By default, grep is case-sensitive. So, for example, the command below will match all lowercase letters:

echo '1234\nabcd' | grep '[a-z]'

Match all the numbers:

echo '1234\nabcd' | grep '[0-9]'

Match all the numbers:

echo '1234\nabcd' | grep '[[:digit:]]'

Match all the lowercase letters:

echo '1234\nabcd' | grep '[[:lower:]]'

Match all the uppercase letters:

echo '1234\nabcd' | grep '[[:upper:]]'

Match all the letters and numbers, including 0-9, a-z, A-Z:

echo '1234\nabcd' | grep '[[:alnum:]]'

Match all the letters:

echo '1234\nabcd' | grep '[[:alpha:]]'

The following contains the complete list of special symbols and instructions:

Special Symbol	Description
`[:alnum:]`	Upper and lower case letters and digits (0-9, A-Z, a-z)
`[:alpha:]`	Any English uppercase and lowercase letters (A-Z, a-z)
`[:blank:]`	Blank key and [Tab]
`[:cntrl:]`	Control buttons on the top of the keyboard, including CR, LF, Tab, Del, and so on
`[:digit:]`	Numeral digits (0-9)
`[:graph:]`	All the keys except for the blank key (for example, Space) and [Tab]
`[:lower:]`	Lowercase letters (a-z)
`[:print:]`	Characters that can be printed out
`[:punct:]`	punctuation symbols (" ' ? ! ; : ## ...)
`[:upper:]`	uppercase letters ( A-Z)
`[:space:]`	Symbols include blank keys, [Tab], CR, and so on
`[:xdigit:]`	Hexadecimal digits, including 0-9, A-F, a-f

Note that for the reason that [a-z] does not apply to all cases, which is also related to the value of the host set in the LANG environment variable, we can use [:lower:] for all cases.

Exclude characters:

echo 'geek\ngood' | grep '[^o]'

Note that when ^ is placed in class (square brackets covering a pattern), it means to exclude the characters. Otherwise, ^ means the first line.

labex:project/ $ echo 'geek\ngood' | grep '[^o]'
geek
good

Using POSIX 'Extended Regular Expression' by `grep`

Using Extended Regular Expression with grep requires adding the -E parameter or using egrep.

Restriction match

Match only "zo":

echo 'zero\nzo\nzoo' | grep -E 'zo{1}'

Matches all words beginning with "zo":

echo 'zero\nzo\nzoo' | grep -E 'zo{1,}'

Choice match

Match "www.labex.io" and "www.google.com":

echo 'www.labex.io\nwww.baidu.com\nwww.google.com' | grep -E 'www\.(labex.io|google.com)'

Or match the content that does not contain "baidu":

echo 'www.labex.io\nwww.baidu.com\nwww.google.com' | grep -Ev 'www\.baidu\.com'

Since . has a special meaning, we need to use \. to escape it.

`sed`

sed is short for "stream editor for filtering and transforming text", meaning that the stream editor is for filtering and converting text.

In Linux/UNIX, the editors are very powerful, such as "vi/vim (editor of God)", "emacs (God's editor)" and "gedit". sed is unique in that it is a non-interactive editor.

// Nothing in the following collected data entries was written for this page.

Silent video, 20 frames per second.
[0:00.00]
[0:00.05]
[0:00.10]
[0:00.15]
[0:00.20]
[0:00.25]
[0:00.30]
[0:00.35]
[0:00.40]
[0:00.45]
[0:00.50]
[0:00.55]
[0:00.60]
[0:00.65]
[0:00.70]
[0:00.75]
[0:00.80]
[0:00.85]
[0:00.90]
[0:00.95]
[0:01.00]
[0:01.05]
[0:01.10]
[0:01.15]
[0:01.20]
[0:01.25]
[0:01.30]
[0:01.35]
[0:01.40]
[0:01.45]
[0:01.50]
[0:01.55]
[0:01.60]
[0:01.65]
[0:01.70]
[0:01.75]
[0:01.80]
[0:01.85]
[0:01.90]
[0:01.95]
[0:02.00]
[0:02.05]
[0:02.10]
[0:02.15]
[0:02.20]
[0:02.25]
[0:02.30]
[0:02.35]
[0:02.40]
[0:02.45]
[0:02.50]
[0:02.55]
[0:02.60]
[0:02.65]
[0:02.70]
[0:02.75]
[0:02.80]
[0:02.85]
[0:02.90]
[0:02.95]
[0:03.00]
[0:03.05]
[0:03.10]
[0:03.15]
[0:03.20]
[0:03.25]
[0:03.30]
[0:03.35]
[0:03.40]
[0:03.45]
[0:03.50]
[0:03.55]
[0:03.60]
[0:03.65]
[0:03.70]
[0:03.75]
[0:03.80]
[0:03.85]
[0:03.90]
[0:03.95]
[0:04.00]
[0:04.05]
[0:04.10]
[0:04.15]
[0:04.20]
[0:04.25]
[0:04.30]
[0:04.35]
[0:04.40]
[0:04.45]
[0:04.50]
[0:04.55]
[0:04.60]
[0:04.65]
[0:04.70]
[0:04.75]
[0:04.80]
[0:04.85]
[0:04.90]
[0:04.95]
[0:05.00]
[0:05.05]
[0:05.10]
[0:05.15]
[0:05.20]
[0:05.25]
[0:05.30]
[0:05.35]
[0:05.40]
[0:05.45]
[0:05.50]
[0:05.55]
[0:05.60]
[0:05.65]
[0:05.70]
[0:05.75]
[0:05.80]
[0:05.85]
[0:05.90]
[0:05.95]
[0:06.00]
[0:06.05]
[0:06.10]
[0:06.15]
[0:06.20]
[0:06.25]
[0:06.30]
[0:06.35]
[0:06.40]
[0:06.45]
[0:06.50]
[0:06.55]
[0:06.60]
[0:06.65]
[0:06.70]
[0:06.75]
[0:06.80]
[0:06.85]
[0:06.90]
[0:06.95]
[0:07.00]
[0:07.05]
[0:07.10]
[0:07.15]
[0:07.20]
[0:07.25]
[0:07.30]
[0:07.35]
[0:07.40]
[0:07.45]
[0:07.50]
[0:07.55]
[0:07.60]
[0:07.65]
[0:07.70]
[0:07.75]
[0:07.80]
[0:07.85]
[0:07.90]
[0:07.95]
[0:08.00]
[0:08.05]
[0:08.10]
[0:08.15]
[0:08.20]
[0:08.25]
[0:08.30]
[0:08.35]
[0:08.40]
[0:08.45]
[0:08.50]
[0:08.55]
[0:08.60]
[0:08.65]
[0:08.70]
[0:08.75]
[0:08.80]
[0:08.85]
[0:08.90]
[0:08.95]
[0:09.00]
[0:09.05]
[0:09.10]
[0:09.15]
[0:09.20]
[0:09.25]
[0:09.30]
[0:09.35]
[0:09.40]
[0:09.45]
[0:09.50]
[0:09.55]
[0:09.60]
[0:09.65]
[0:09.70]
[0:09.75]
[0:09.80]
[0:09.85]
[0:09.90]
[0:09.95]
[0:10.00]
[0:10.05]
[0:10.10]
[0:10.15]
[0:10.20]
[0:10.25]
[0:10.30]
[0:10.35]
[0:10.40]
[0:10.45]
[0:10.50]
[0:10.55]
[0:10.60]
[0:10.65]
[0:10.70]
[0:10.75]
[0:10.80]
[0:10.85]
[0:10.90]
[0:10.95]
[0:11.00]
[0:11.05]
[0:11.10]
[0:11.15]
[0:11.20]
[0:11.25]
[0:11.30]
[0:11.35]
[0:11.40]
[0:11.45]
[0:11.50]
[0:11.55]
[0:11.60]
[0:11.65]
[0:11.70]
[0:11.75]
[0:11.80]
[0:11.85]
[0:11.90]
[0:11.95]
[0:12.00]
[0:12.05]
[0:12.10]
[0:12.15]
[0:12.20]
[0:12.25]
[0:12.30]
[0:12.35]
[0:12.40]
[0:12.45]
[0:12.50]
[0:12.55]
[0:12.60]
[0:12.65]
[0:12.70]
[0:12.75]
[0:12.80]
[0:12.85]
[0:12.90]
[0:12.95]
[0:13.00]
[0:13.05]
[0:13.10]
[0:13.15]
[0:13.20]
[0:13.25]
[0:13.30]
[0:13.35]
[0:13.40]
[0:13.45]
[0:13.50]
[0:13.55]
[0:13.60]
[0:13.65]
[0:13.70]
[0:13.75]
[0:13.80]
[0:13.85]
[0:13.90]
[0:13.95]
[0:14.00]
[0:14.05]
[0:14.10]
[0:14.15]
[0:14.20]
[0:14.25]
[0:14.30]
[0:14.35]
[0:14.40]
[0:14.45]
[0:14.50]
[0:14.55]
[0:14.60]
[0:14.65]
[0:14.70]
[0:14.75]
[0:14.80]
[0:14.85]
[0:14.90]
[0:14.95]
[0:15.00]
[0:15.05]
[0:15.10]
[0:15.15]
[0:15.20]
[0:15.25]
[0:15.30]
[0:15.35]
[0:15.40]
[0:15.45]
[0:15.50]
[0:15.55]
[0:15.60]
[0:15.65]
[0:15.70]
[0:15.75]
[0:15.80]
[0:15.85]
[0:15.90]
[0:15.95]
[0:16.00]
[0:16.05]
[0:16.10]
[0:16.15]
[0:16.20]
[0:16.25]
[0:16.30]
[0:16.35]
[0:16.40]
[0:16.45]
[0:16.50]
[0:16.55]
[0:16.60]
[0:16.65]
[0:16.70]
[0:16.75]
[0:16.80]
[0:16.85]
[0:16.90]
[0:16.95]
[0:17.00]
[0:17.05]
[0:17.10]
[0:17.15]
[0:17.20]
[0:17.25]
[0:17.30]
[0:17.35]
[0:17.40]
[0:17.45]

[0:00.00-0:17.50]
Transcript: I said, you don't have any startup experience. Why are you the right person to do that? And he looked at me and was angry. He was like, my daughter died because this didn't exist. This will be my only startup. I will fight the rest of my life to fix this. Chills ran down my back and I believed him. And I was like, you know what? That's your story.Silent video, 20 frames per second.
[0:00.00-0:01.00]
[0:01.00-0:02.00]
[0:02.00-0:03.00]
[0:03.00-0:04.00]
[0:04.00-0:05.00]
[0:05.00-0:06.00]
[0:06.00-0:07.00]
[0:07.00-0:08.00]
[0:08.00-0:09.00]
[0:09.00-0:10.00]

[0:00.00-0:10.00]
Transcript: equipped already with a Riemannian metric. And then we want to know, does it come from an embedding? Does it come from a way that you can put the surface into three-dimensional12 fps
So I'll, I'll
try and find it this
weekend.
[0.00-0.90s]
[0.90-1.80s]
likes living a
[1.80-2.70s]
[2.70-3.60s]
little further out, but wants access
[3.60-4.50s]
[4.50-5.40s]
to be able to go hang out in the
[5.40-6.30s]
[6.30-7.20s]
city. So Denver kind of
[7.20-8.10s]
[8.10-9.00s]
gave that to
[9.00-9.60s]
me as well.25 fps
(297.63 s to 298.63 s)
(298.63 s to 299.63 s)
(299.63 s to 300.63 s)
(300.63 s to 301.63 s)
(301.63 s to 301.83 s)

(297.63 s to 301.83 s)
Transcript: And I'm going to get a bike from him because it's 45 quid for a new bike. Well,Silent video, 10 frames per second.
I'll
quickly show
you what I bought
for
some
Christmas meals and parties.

So here we start introducing sed.

Commonly Used Parameters of `sed`

sed [Parameters]... [Command] [File]...
## For example:
sed -i '1s/sad/happy/' test
## Replace the "sad" in the first line of the test with "happy"

Parameter	Description
`-n`	By default, each line of input is echoed to the standard output after all the commands have been applied. The `-n` option suppresses this behavior.
`-e`	Append the editing commands specified by the command argument to the list of commands.
`-f filename`	Specify to execute the commands in the `filename` file.
`-r`	Use extended regular expressions, which default to standard regular expressions.
`-i`	Directly modify the contents of the input file instead of printing to standard output.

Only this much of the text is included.